[Mlir-commits] [mlir] 7c97e32 - [mlir][linalg] Fix generic reduction vectorization
llvmlistbot at llvm.org
llvmlistbot at llvm.org
Tue Oct 12 15:47:10 PDT 2021
Author: thomasraoux
Date: 2021-10-12T15:46:04-07:00
New Revision: 7c97e328b3b4f5bdf25359057e0aa898aa0a05ca
URL: https://github.com/llvm/llvm-project/commit/7c97e328b3b4f5bdf25359057e0aa898aa0a05ca
DIFF: https://github.com/llvm/llvm-project/commit/7c97e328b3b4f5bdf25359057e0aa898aa0a05ca.diff
LOG: [mlir][linalg] Fix generic reduction vectorization
We shouldn't broadcast the original value when doing reduction. Instead
we compute the reduction and then combine it with the original value.
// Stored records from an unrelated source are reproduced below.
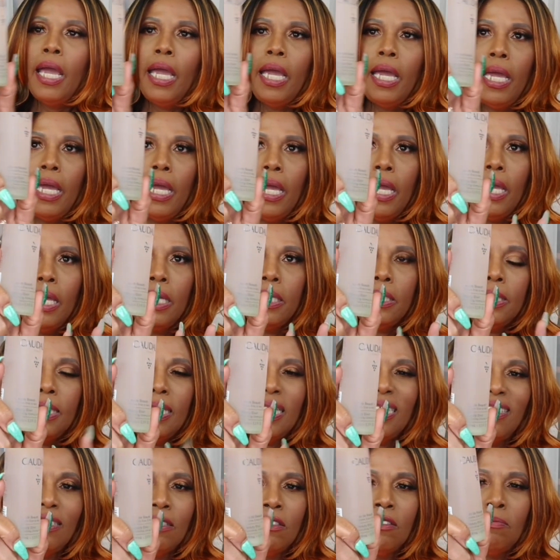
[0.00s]
And
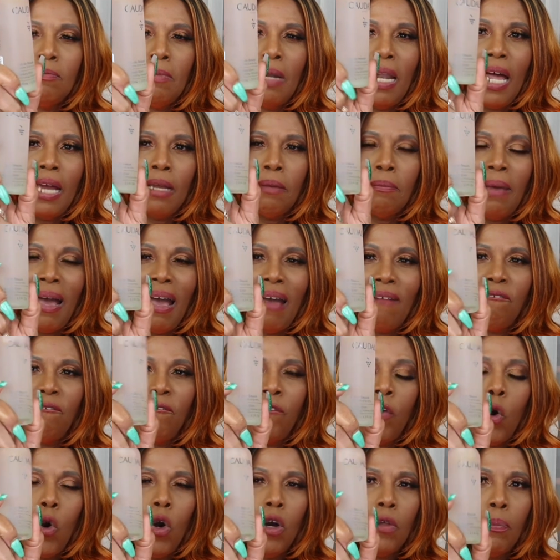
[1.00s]
this is like my
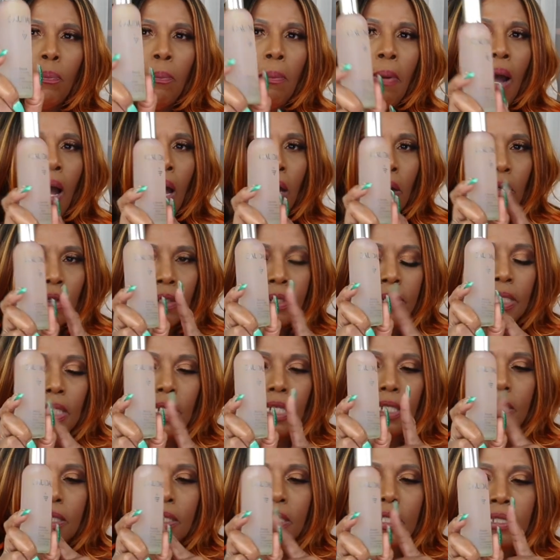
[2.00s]
fourth bottle of
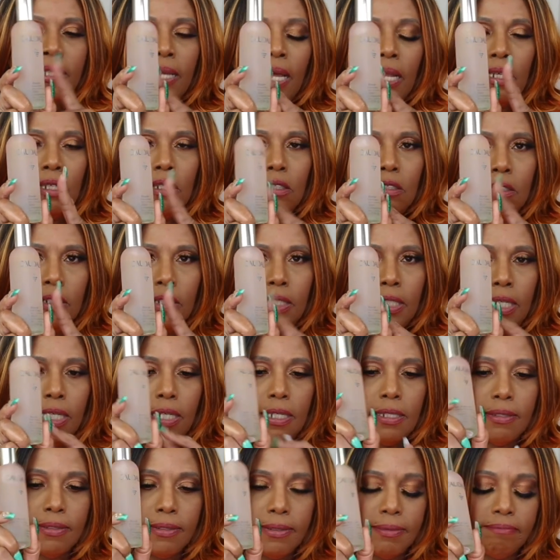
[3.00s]
this because I love
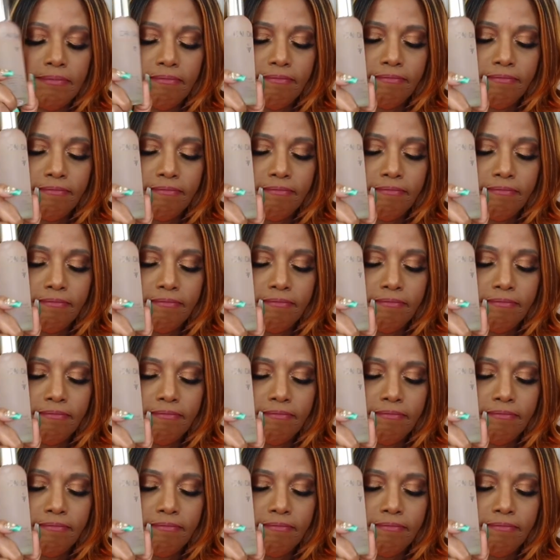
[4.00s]
this.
Differential Revision: https://reviews.llvm.org/D111666
Added:
Modified:
mlir/lib/Dialect/Linalg/Transforms/Vectorization.cpp
mlir/test/Dialect/Linalg/vectorization.mlir
Removed:
################################################################################
diff --git a/mlir/lib/Dialect/Linalg/Transforms/Vectorization.cpp b/mlir/lib/Dialect/Linalg/Transforms/Vectorization.cpp
index a1ea54213cd1..652bf7fba22e 100644
--- a/mlir/lib/Dialect/Linalg/Transforms/Vectorization.cpp
+++ b/mlir/lib/Dialect/Linalg/Transforms/Vectorization.cpp
@@ -134,14 +134,13 @@ getKindForOp(Operation *reductionOp) {
}
/// Check whether `outputOperand` is a reduction with a single combiner
-/// operation. Return the combiner operation kind of the reduction, if
-/// supported. Return llvm::None, otherwise. Multiple reduction operations would
-/// impose an ordering between reduction dimensions and is currently unsupported
-/// in Linalg. This limitation is motivated by the fact that e.g. min(max(X)) !=
+/// operation. Return the combiner operation of the reduction. Return
+/// nullptr otherwise. Multiple reduction operations would impose an
+/// ordering between reduction dimensions and is currently unsupported in
+/// Linalg. This limitation is motivated by the fact that e.g. min(max(X)) !=
/// max(min(X))
// TODO: use in LinalgOp verification, there is a circular dependency atm.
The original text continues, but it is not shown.